しかし、渋谷に集まる有名私立高校生は、まったく違うジーンズをはいていた。アメリカの不良同士の抗争を描いた映画『ウォリアーズ』と『アウトサイダー』に影響を受けた彼らは、85年頃から仲間内でチームと呼ばれる集団を組むようになった。彼らのアメカジをベースにしたファッションは、88年頃に渋カジと呼ばれるようになり、東京での存在感を高めていた。
この頃に彼らがはいていたジーンズは、アメリカ製のリーバイス501。現在は赤耳ではないレギュラーのアメリカ製501も高騰し始めているが、当時、アメ横のヤヨイなどでは5000円ほどで売っていた。
洗いのかけてない生デニムの501にレッド・ウィングのエンジニアブーツ、ヘインズの3枚パックの白Tシャツを合わせるのが定番のスタイリングで、冬はアヴィレックスかショットのB-3を羽織れば一丁上がり! こうして文字にすると驚くほどシンプルなファッションだが、デザインの主張が強かったDCブランドやケミカルジョッパーに対するカウンターカルチャーとして、大きな破壊力があった。
89年に入ると、雑誌「ポパイ」「ホットドッグ・プレス」「チェックメイト」などが渋カジのムーブメントを特集するようになり、都内私立高校生のみが特権的な情報が全国に伝わった。

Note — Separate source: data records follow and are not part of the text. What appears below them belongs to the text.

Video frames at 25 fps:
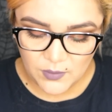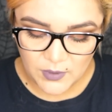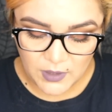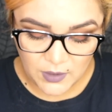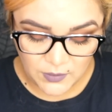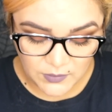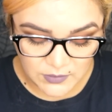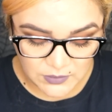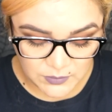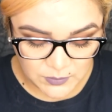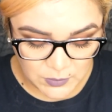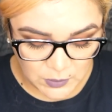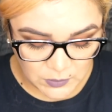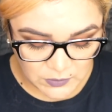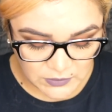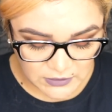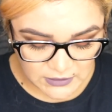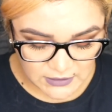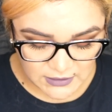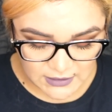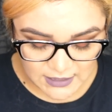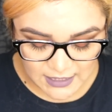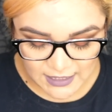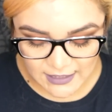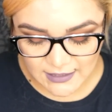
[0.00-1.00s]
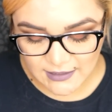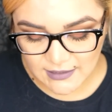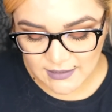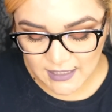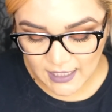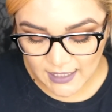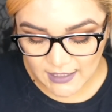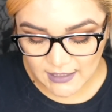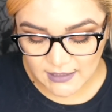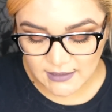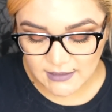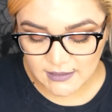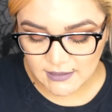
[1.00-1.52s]
was most
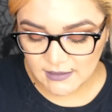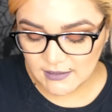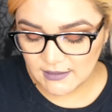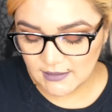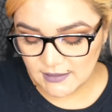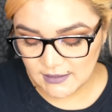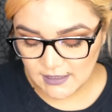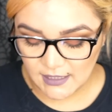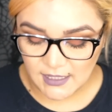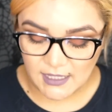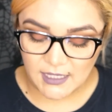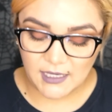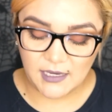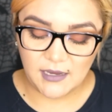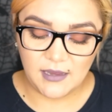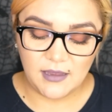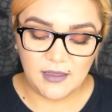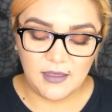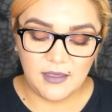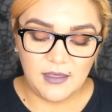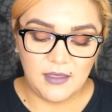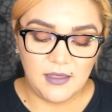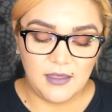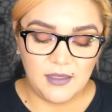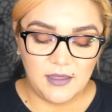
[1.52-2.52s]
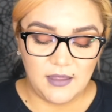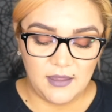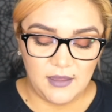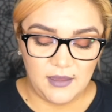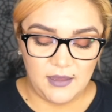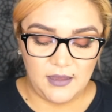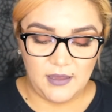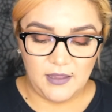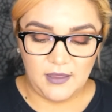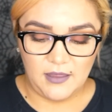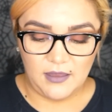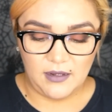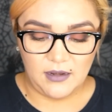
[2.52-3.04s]
excited to see
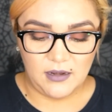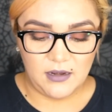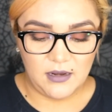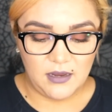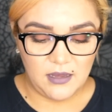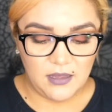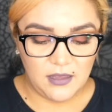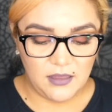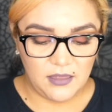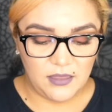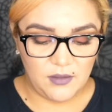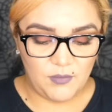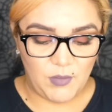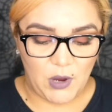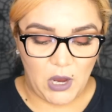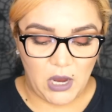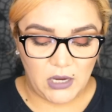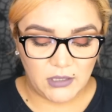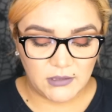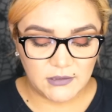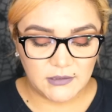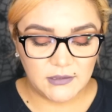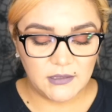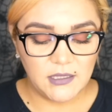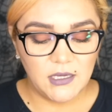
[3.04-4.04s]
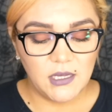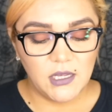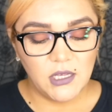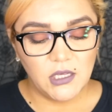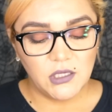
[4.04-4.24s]
in the box.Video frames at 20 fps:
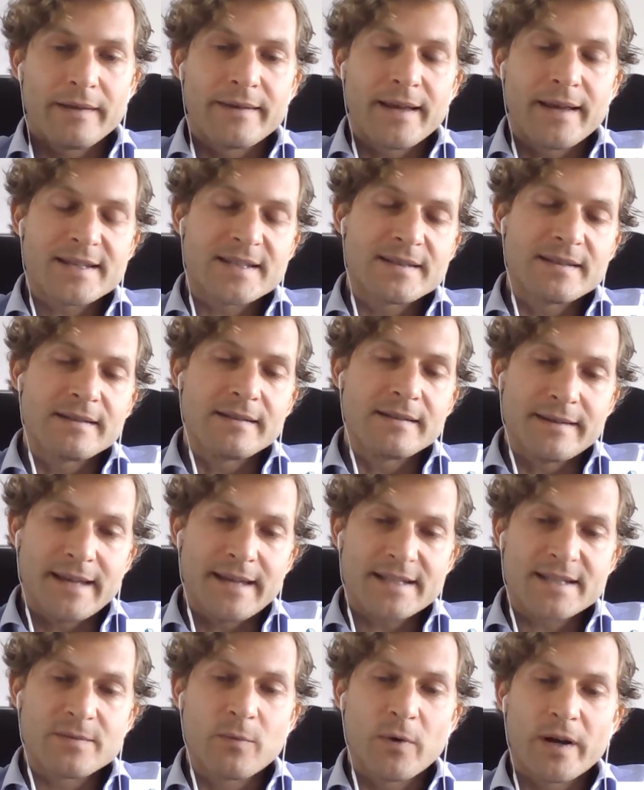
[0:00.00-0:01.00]

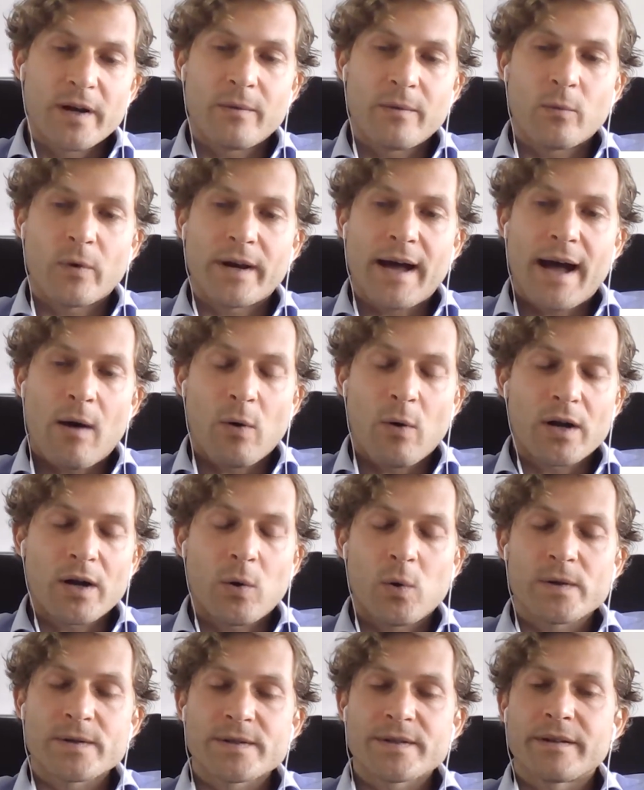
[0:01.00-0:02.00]
That's when our
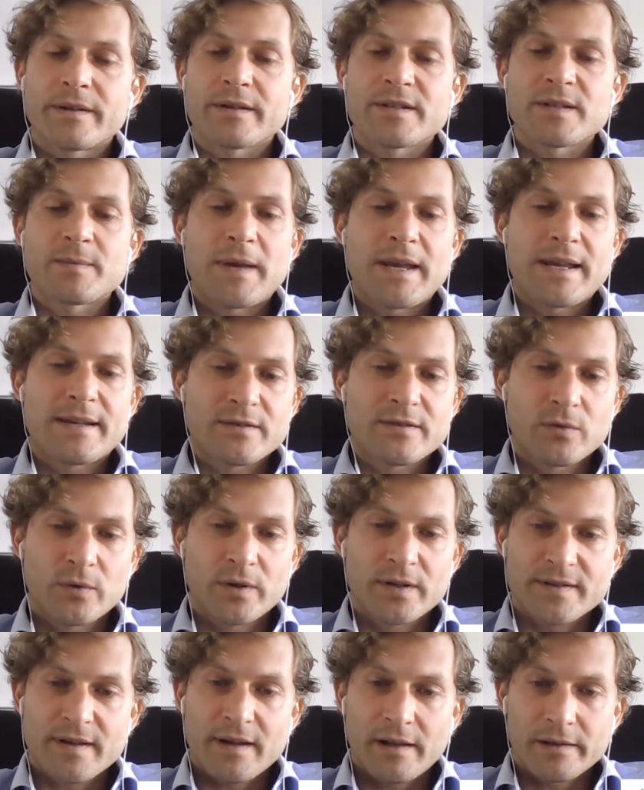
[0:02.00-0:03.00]
call center speaks to
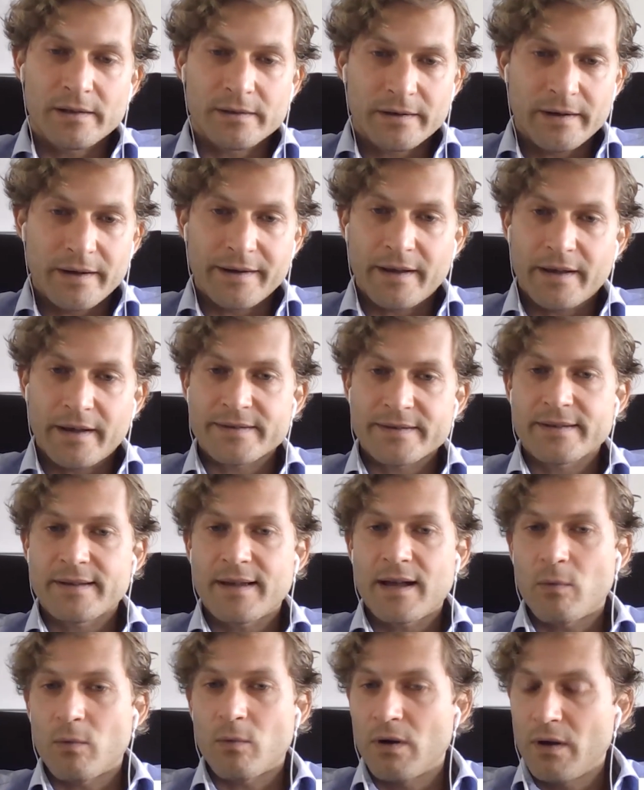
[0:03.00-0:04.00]
the seller and asks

当時はインターネットもガラケーもない時代で、雑誌は最も鮮度の高い情報の伝達媒体だった。若者の多くが学外の教科書のように読んでいた「ホットドッグ・プレス」は80万部を超え、「ポパイ」も30万部を超えていた。
やがて見よう見まねで真似した“なんちゃって渋カジ君”が渋谷に集まるようになり、リーバイス501は飛ぶように売れ始めた。ケミカルジョッパーは流行遅れの烙印を押され、はいていると笑われる存在に成り下がってしまった。